Items from a dataset:

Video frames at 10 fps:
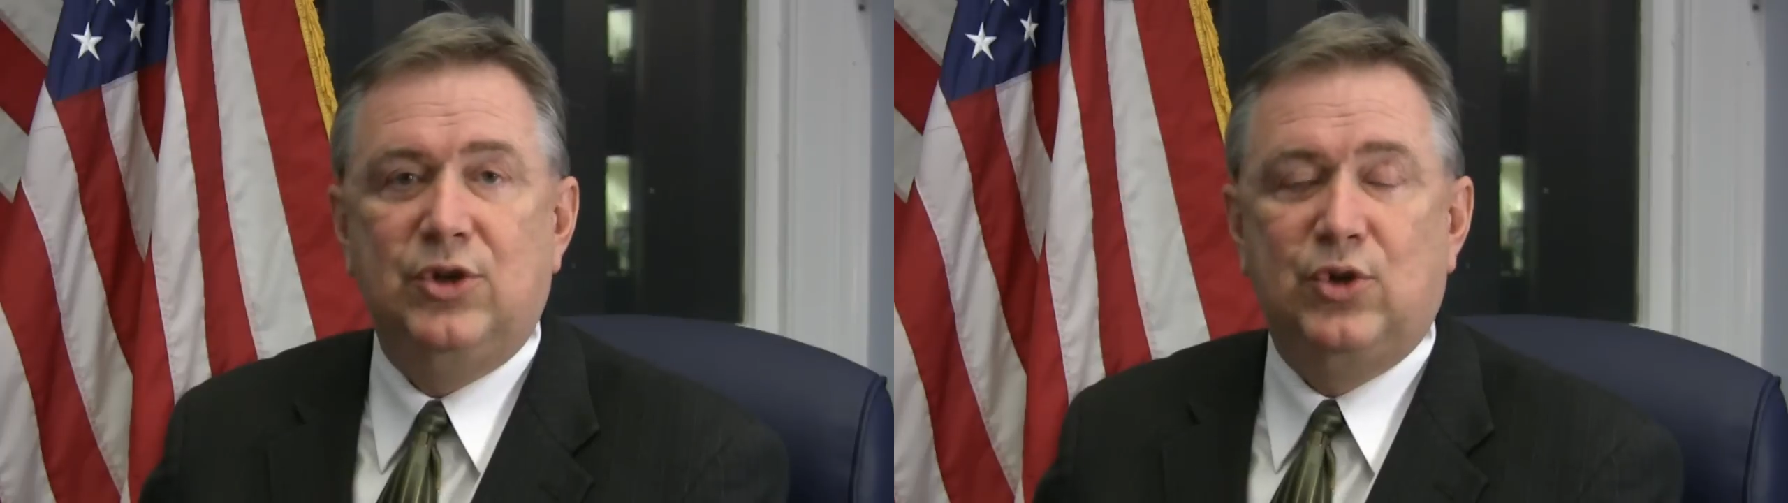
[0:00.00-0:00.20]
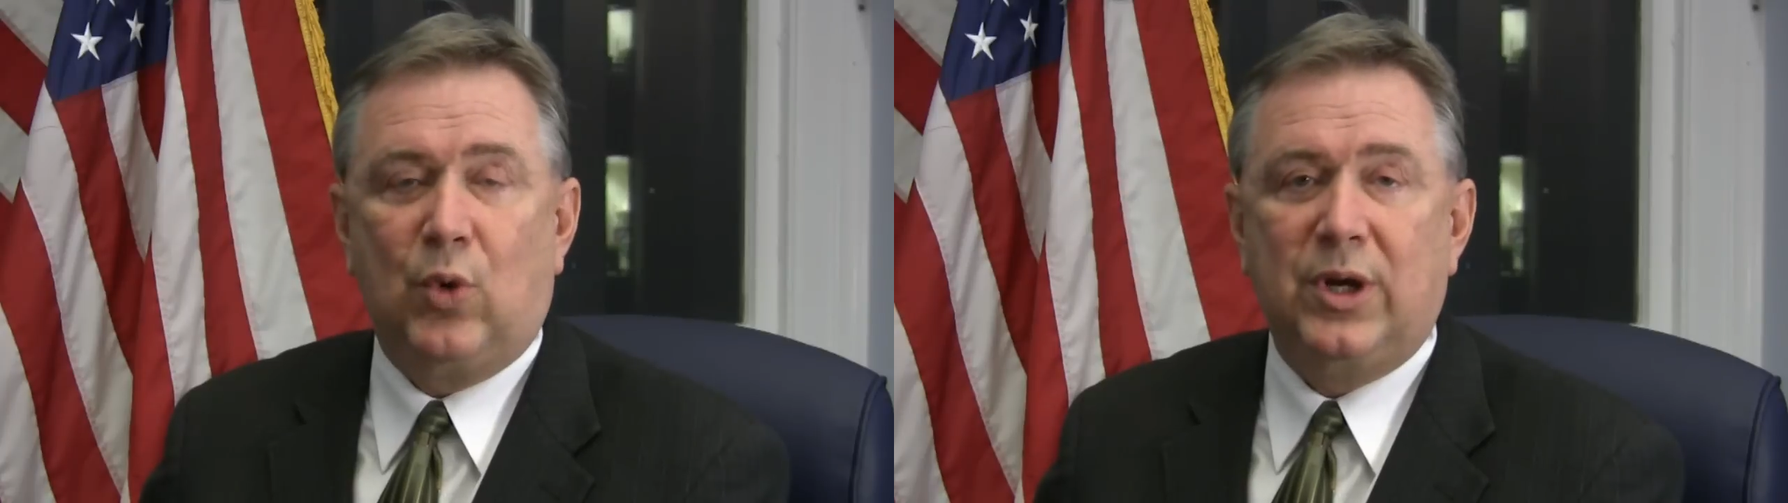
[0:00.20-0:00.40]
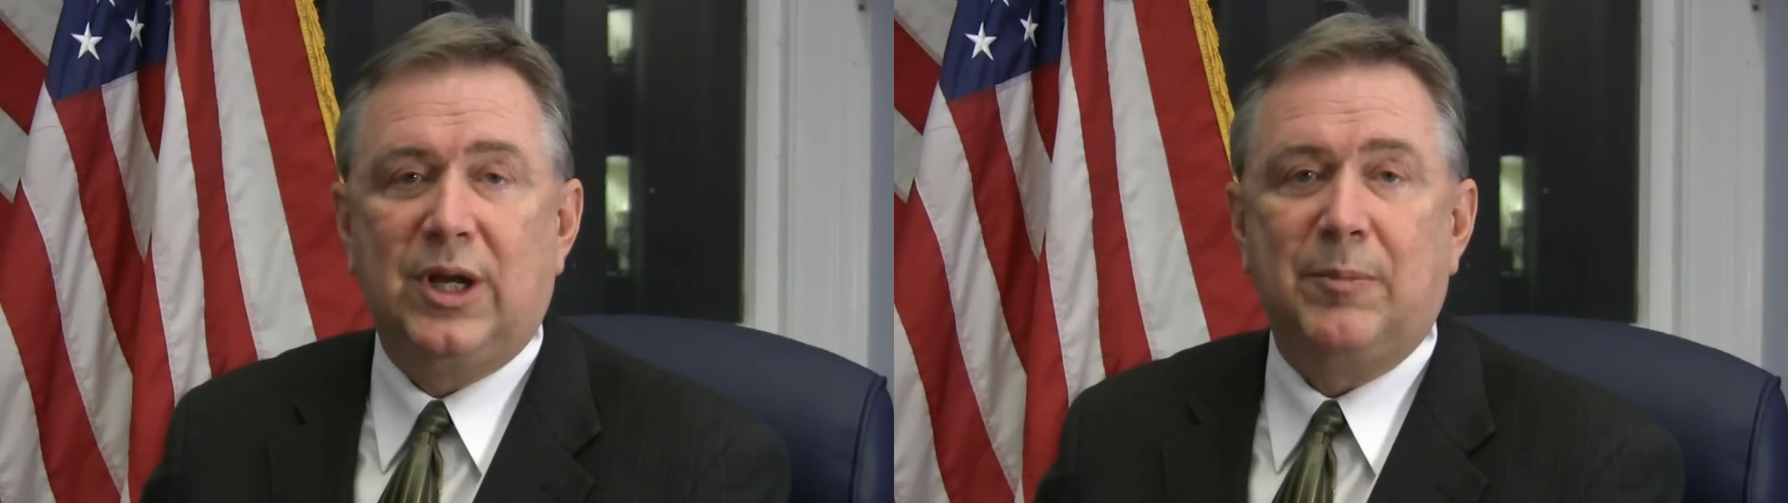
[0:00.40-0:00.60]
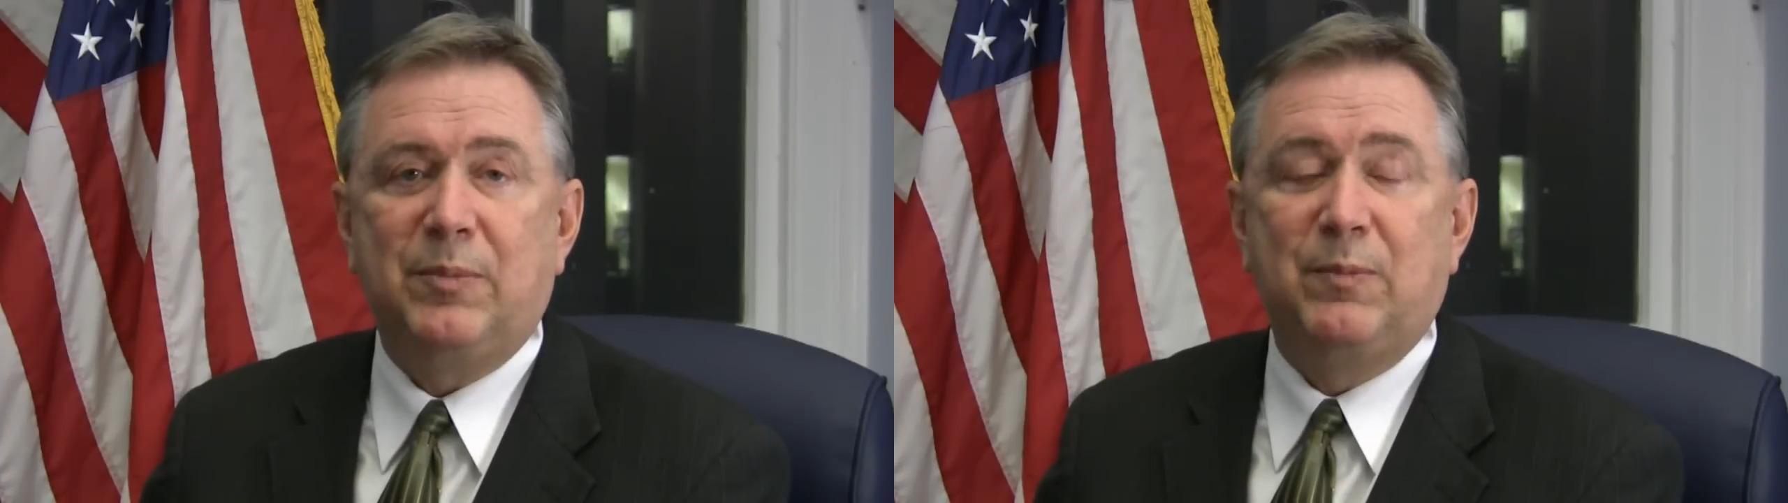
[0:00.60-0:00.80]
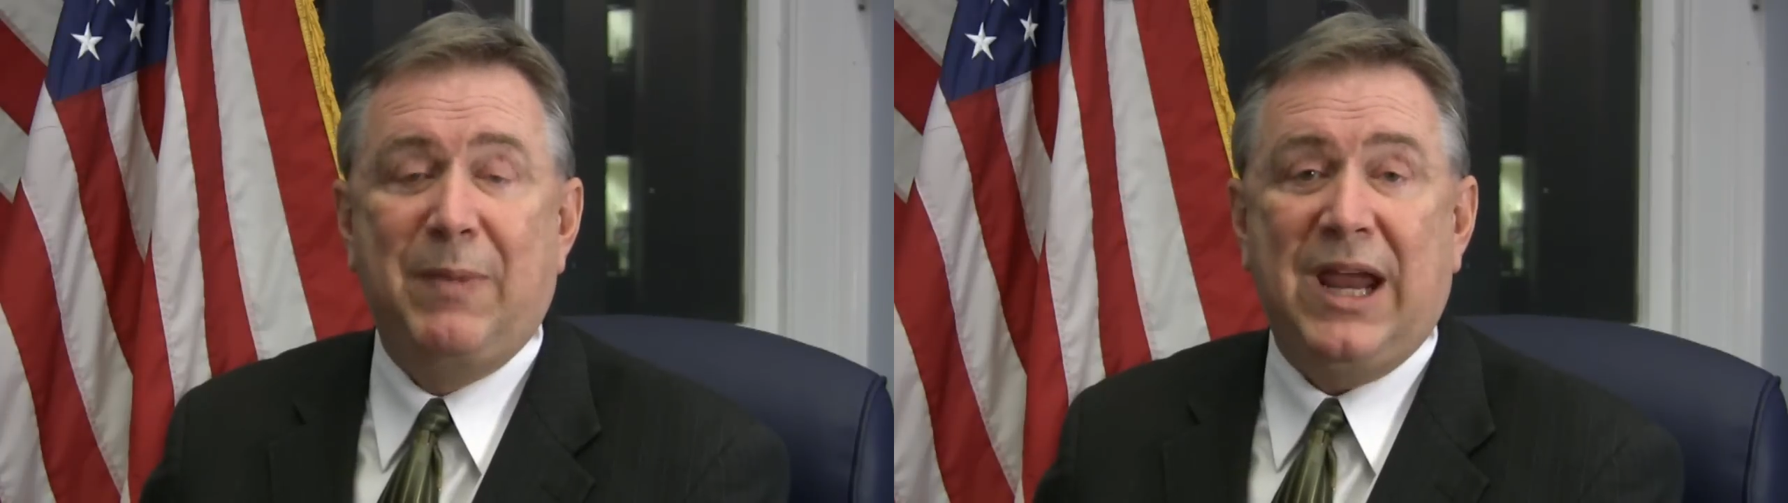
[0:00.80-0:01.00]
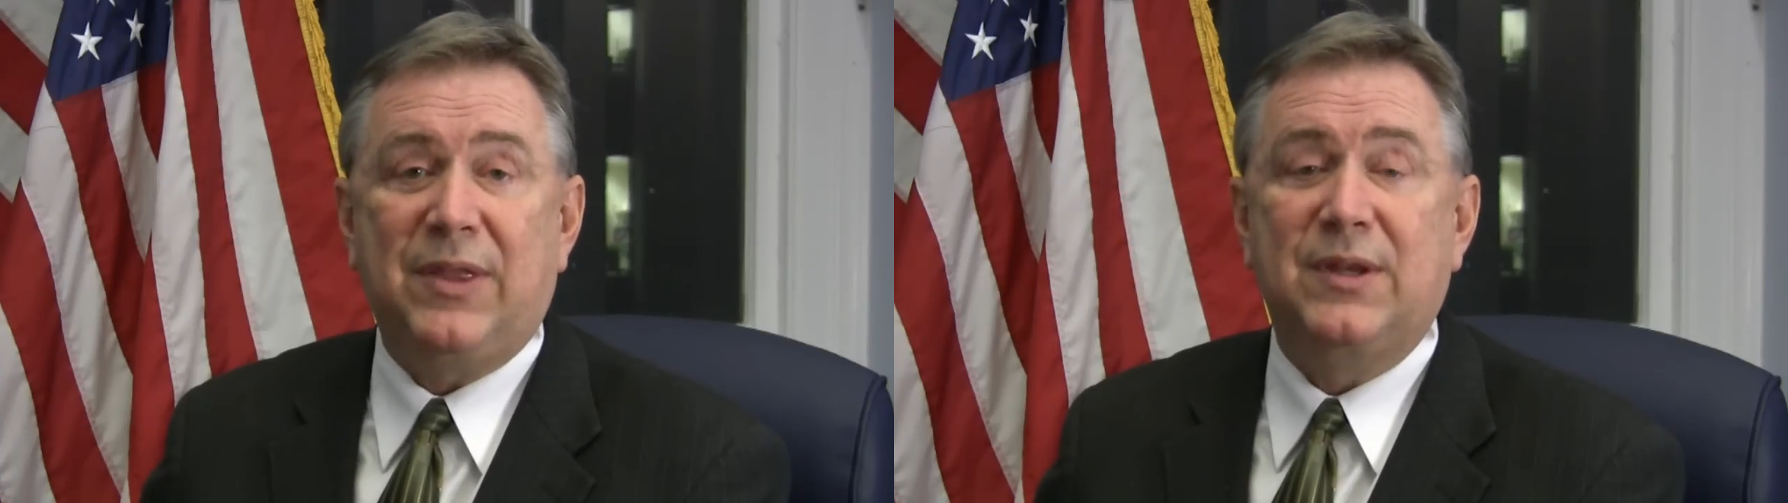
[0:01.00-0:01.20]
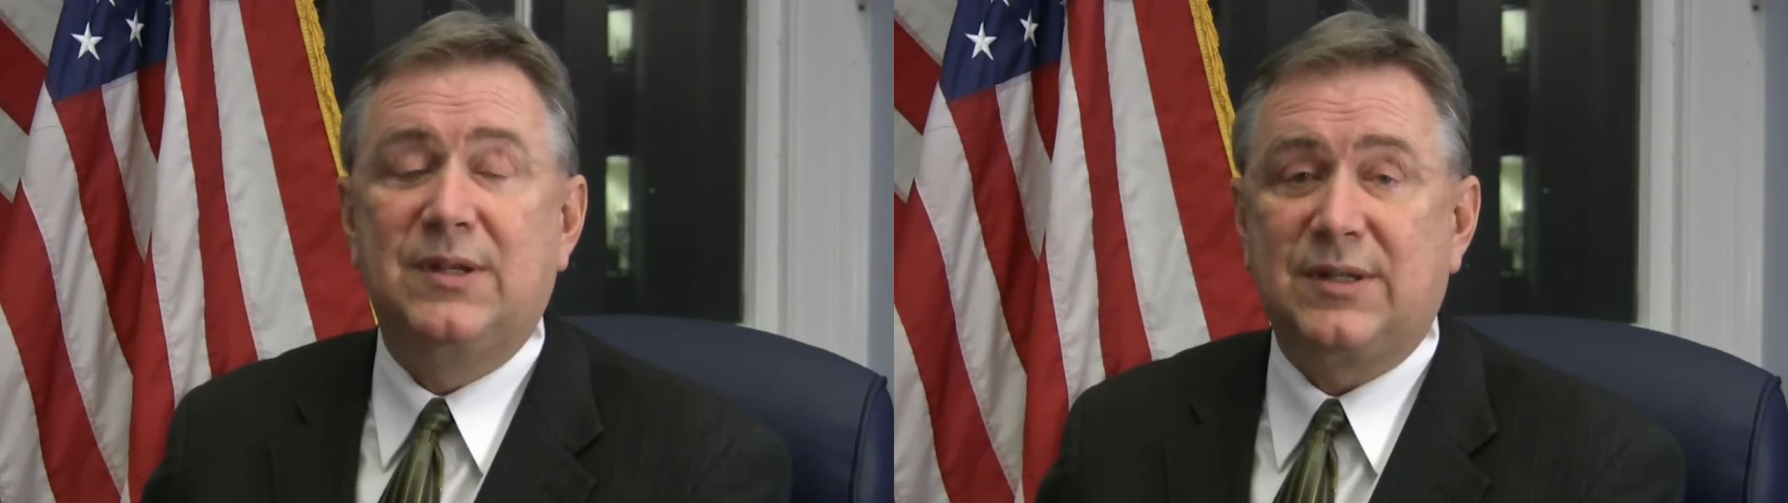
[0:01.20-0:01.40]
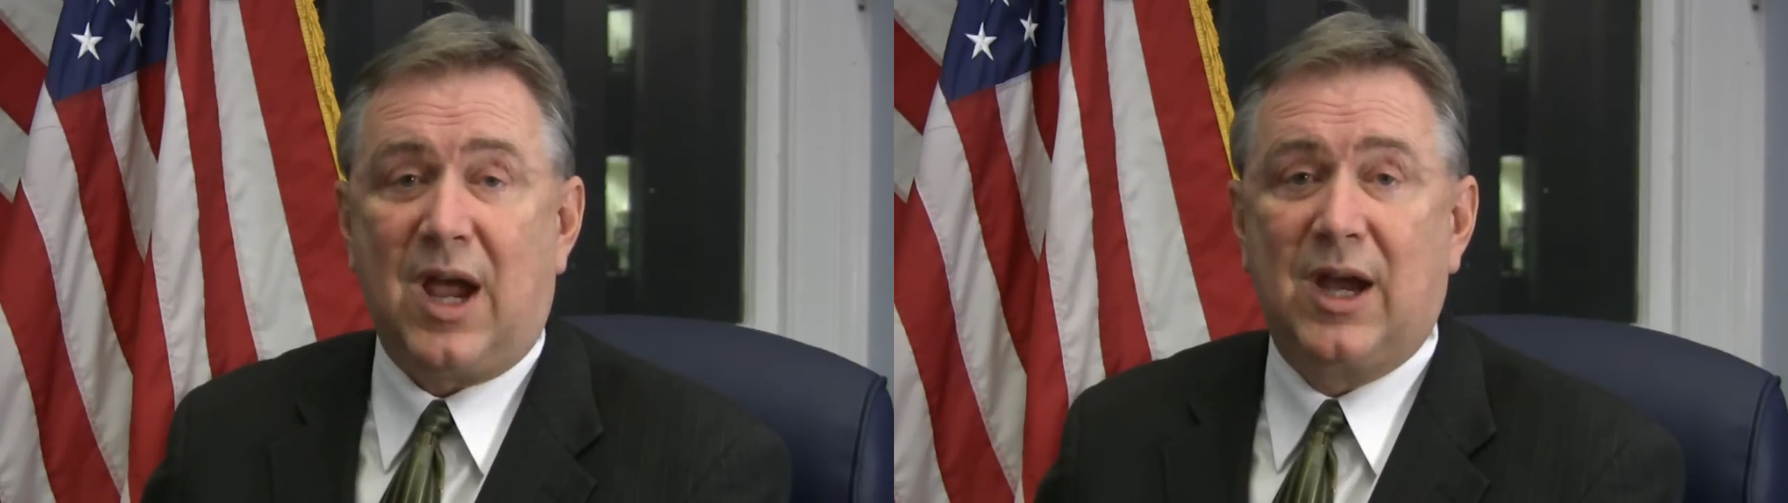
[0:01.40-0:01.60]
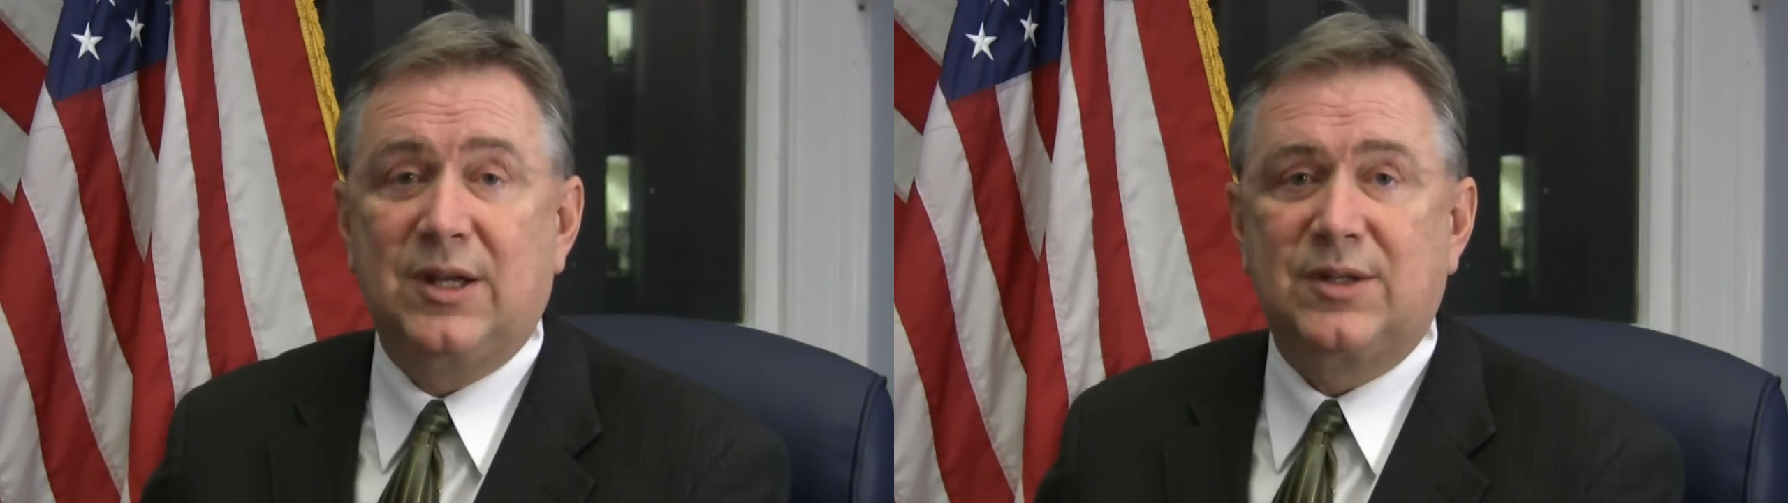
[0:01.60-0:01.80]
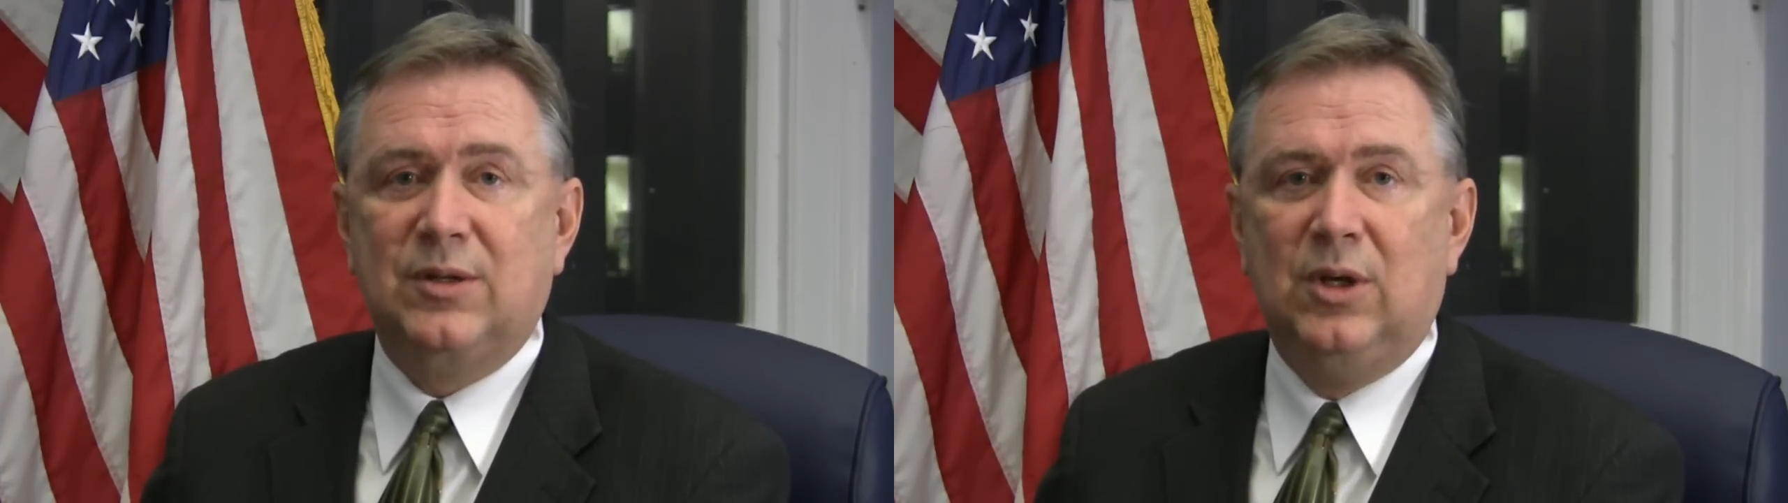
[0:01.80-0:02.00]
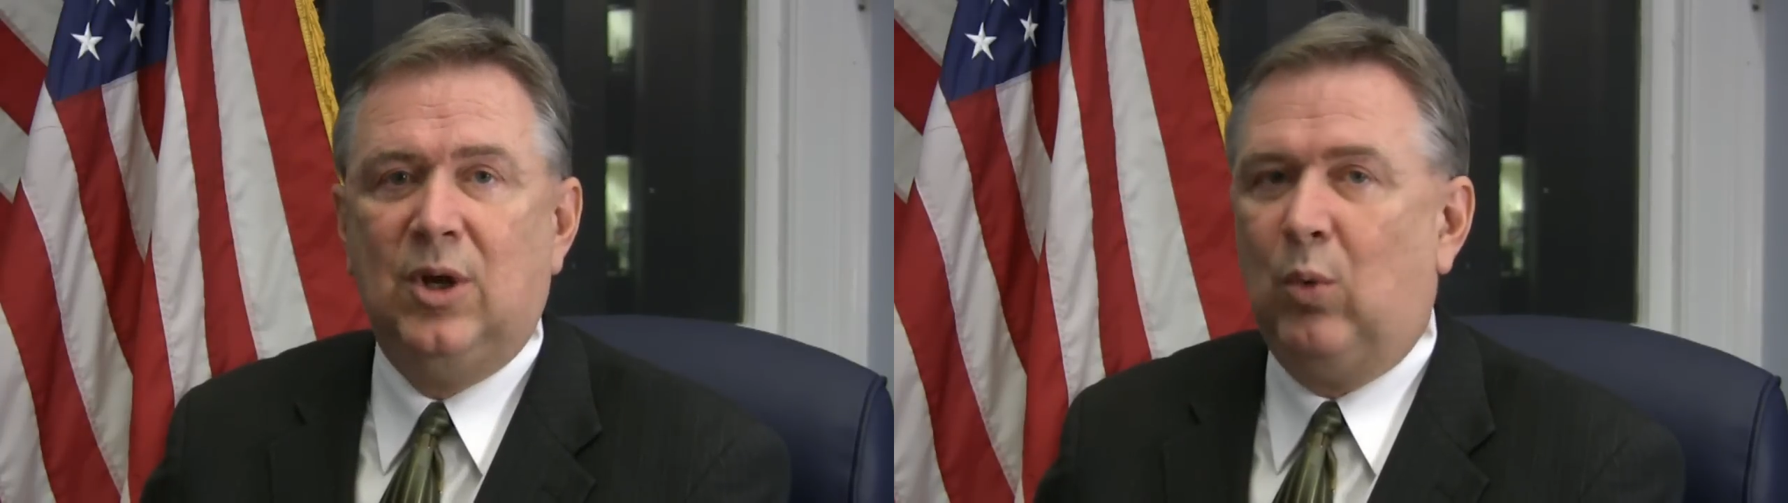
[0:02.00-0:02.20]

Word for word: joined up math and science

▸ **Required action**
The output must be every line of the records, printed exactly, with the pictures omitted.

▸ **Task response**
Video frames at 10 fps:
[0:00.00-0:00.20]
[0:00.20-0:00.40]
[0:00.40-0:00.60]
[0:00.60-0:00.80]
[0:00.80-0:01.00]
[0:01.00-0:01.20]
[0:01.20-0:01.40]
[0:01.40-0:01.60]
[0:01.60-0:01.80]
[0:01.80-0:02.00]
[0:02.00-0:02.20]

Word for word: joined up math and science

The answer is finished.